The entire ActivityPub concept is flawed, but not because you would be left
alone in your server, it's the opposite: since you're interacting with your
friends, your friends' server would then fetch all posts from your server and
vice-versa, it will be as if there was just one server, but maintenance costs
are now duplicated and the discovery process is not great also.

These problems are less problematic the smaller the servers are, which makes
me think the best structure would be one in which each user is its own server
and just syncs to temporary syncing hubs when possible -- or maybe sync
directly to other online peers they know.

Oh, wait, that's what
[https://www.scuttlebutt.nz/](https://www.scuttlebutt.nz/) does!

(Disclaimer: I don't use Scuttlebutt nor Mastodon nor anything like that, and
I really thought about Scuttlebutt in the middle of my comment, not before.)

------
AgentME
Bug report: I just connected my Mastodon.social and Keybase profiles.

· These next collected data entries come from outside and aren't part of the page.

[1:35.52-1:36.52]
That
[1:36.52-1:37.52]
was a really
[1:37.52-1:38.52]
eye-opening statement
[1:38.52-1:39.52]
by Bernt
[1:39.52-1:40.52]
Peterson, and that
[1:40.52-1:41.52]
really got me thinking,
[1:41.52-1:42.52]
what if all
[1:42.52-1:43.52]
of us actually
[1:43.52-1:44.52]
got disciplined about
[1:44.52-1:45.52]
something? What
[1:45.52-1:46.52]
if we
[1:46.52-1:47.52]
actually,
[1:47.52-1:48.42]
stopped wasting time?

On my
Keybase profile, the "post" link next to my Mastodon.social profile link
doesn't go directly to the proof post, but instead just links to my profile
again.

------
forgotmypw3
I'm working on a web-based system that uses PGP key as identity.

How do I integrate with Keybase?

------
s09dfhks
I'm not entirely sold on keybase.

Why would I want my online presence 100% identifiable and traceable back to
me?

What is the appeal of this service exactly?